- _WORK TO BE COMPLETED_: Each entry below is to be given again word for word, with no pictures.

- _LISTED ENTRIES_:
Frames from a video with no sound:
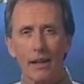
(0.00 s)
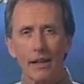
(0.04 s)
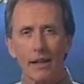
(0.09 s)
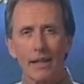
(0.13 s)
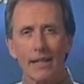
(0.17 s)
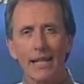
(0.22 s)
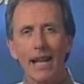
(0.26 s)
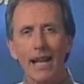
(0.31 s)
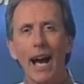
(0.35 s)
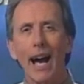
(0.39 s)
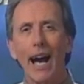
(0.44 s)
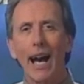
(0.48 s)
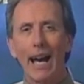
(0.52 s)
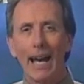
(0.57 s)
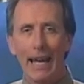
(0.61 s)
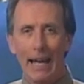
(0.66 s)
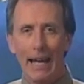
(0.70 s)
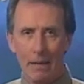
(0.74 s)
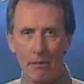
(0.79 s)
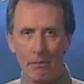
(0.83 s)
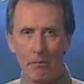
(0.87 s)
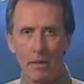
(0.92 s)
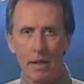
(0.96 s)

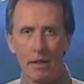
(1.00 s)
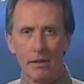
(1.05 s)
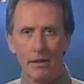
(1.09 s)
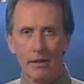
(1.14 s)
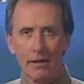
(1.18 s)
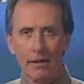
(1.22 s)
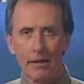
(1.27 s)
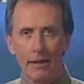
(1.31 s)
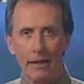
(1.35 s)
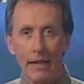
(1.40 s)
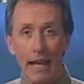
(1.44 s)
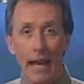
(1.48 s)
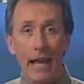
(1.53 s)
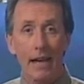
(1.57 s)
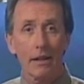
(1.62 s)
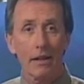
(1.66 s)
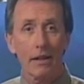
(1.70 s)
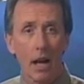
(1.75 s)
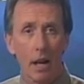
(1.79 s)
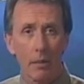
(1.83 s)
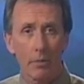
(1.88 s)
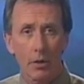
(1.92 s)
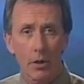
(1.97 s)
Time
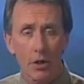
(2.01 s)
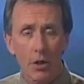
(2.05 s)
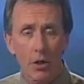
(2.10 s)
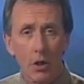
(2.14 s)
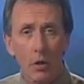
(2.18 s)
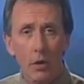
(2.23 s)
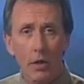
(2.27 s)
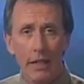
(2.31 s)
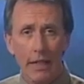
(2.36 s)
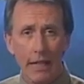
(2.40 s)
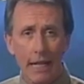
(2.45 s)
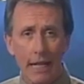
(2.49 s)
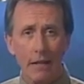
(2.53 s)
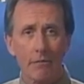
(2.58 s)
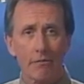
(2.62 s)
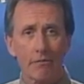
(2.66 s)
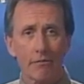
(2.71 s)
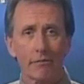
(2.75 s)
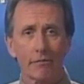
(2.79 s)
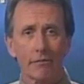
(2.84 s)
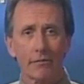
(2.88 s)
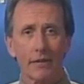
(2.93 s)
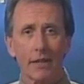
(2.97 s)
and opportunity.
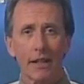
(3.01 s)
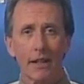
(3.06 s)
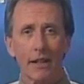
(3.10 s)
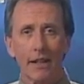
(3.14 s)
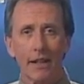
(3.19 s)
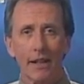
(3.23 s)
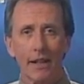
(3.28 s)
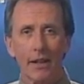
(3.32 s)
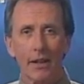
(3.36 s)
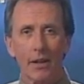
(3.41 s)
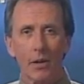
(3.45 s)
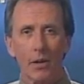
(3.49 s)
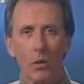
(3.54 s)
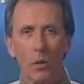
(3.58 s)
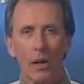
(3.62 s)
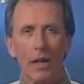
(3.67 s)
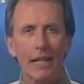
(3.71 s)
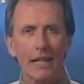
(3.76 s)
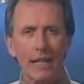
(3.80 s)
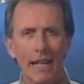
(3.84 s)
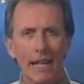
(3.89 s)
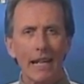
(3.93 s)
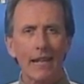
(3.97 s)

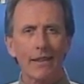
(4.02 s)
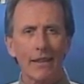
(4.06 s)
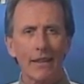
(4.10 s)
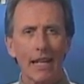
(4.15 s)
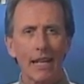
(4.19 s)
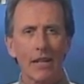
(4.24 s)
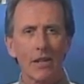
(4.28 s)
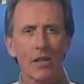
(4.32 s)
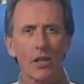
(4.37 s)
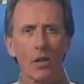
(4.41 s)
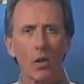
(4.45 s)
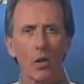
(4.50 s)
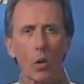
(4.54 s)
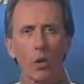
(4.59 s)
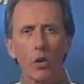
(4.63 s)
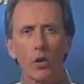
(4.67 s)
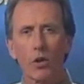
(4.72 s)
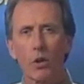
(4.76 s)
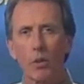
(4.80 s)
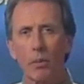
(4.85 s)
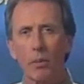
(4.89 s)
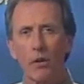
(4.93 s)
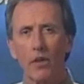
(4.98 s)
We need these in
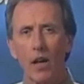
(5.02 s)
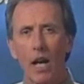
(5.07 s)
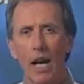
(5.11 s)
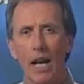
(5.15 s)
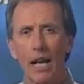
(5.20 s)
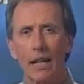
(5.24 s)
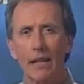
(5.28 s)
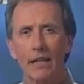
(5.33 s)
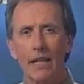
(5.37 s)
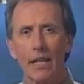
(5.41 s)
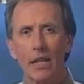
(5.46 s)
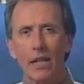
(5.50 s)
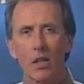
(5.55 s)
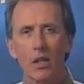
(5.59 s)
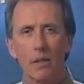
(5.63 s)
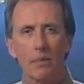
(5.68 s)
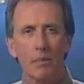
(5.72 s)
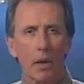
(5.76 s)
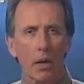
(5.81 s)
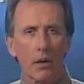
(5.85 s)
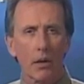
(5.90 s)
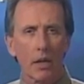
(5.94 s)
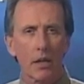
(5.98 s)
order to provide the
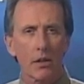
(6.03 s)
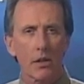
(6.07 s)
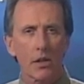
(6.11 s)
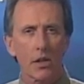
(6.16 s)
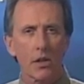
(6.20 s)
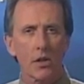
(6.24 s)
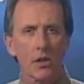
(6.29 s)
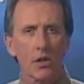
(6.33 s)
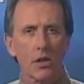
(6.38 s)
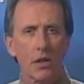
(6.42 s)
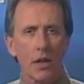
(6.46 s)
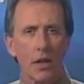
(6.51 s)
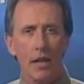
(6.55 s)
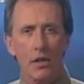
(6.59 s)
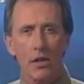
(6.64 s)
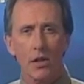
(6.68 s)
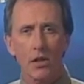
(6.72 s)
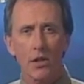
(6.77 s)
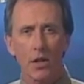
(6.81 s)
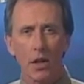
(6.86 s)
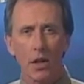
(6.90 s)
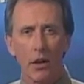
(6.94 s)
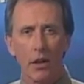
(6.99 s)
experiences
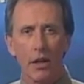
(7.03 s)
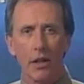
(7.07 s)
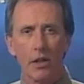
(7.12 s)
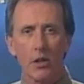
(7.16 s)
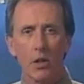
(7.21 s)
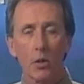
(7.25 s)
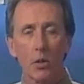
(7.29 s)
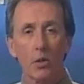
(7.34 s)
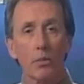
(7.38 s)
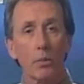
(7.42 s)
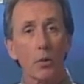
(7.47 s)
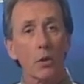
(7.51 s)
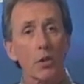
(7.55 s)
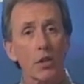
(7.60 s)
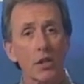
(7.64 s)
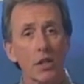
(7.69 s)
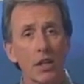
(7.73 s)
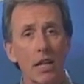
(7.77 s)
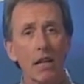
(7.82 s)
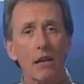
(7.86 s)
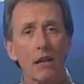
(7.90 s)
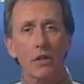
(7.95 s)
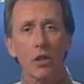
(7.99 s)
necessary to
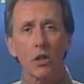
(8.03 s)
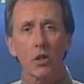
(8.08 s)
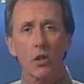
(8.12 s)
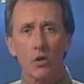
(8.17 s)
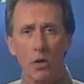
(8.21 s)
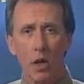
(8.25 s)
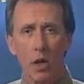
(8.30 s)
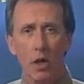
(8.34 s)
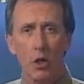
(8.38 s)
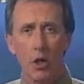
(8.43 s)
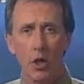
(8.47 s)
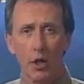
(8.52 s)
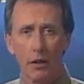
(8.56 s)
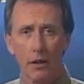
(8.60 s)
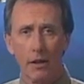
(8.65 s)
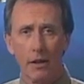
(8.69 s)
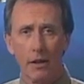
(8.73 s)
perceive instruction.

- _EXERCISE RESPONSE_:
Frames from a video with no sound:
(0.00 s)
(0.04 s)
(0.09 s)
(0.13 s)
(0.17 s)
(0.22 s)
(0.26 s)
(0.31 s)
(0.35 s)
(0.39 s)
(0.44 s)
(0.48 s)
(0.52 s)
(0.57 s)
(0.61 s)
(0.66 s)
(0.70 s)
(0.74 s)
(0.79 s)
(0.83 s)
(0.87 s)
(0.92 s)
(0.96 s)

(1.00 s)
(1.05 s)
(1.09 s)
(1.14 s)
(1.18 s)
(1.22 s)
(1.27 s)
(1.31 s)
(1.35 s)
(1.40 s)
(1.44 s)
(1.48 s)
(1.53 s)
(1.57 s)
(1.62 s)
(1.66 s)
(1.70 s)
(1.75 s)
(1.79 s)
(1.83 s)
(1.88 s)
(1.92 s)
(1.97 s)
Time
(2.01 s)
(2.05 s)
(2.10 s)
(2.14 s)
(2.18 s)
(2.23 s)
(2.27 s)
(2.31 s)
(2.36 s)
(2.40 s)
(2.45 s)
(2.49 s)
(2.53 s)
(2.58 s)
(2.62 s)
(2.66 s)
(2.71 s)
(2.75 s)
(2.79 s)
(2.84 s)
(2.88 s)
(2.93 s)
(2.97 s)
and opportunity.
(3.01 s)
(3.06 s)
(3.10 s)
(3.14 s)
(3.19 s)
(3.23 s)
(3.28 s)
(3.32 s)
(3.36 s)
(3.41 s)
(3.45 s)
(3.49 s)
(3.54 s)
(3.58 s)
(3.62 s)
(3.67 s)
(3.71 s)
(3.76 s)
(3.80 s)
(3.84 s)
(3.89 s)
(3.93 s)
(3.97 s)

(4.02 s)
(4.06 s)
(4.10 s)
(4.15 s)
(4.19 s)
(4.24 s)
(4.28 s)
(4.32 s)
(4.37 s)
(4.41 s)
(4.45 s)
(4.50 s)
(4.54 s)
(4.59 s)
(4.63 s)
(4.67 s)
(4.72 s)
(4.76 s)
(4.80 s)
(4.85 s)
(4.89 s)
(4.93 s)
(4.98 s)
We need these in
(5.02 s)
(5.07 s)
(5.11 s)
(5.15 s)
(5.20 s)
(5.24 s)
(5.28 s)
(5.33 s)
(5.37 s)
(5.41 s)
(5.46 s)
(5.50 s)
(5.55 s)
(5.59 s)
(5.63 s)
(5.68 s)
(5.72 s)
(5.76 s)
(5.81 s)
(5.85 s)
(5.90 s)
(5.94 s)
(5.98 s)
order to provide the
(6.03 s)
(6.07 s)
(6.11 s)
(6.16 s)
(6.20 s)
(6.24 s)
(6.29 s)
(6.33 s)
(6.38 s)
(6.42 s)
(6.46 s)
(6.51 s)
(6.55 s)
(6.59 s)
(6.64 s)
(6.68 s)
(6.72 s)
(6.77 s)
(6.81 s)
(6.86 s)
(6.90 s)
(6.94 s)
(6.99 s)
experiences
(7.03 s)
(7.07 s)
(7.12 s)
(7.16 s)
(7.21 s)
(7.25 s)
(7.29 s)
(7.34 s)
(7.38 s)
(7.42 s)
(7.47 s)
(7.51 s)
(7.55 s)
(7.60 s)
(7.64 s)
(7.69 s)
(7.73 s)
(7.77 s)
(7.82 s)
(7.86 s)
(7.90 s)
(7.95 s)
(7.99 s)
necessary to
(8.03 s)
(8.08 s)
(8.12 s)
(8.17 s)
(8.21 s)
(8.25 s)
(8.30 s)
(8.34 s)
(8.38 s)
(8.43 s)
(8.47 s)
(8.52 s)
(8.56 s)
(8.60 s)
(8.65 s)
(8.69 s)
(8.73 s)
perceive instruction.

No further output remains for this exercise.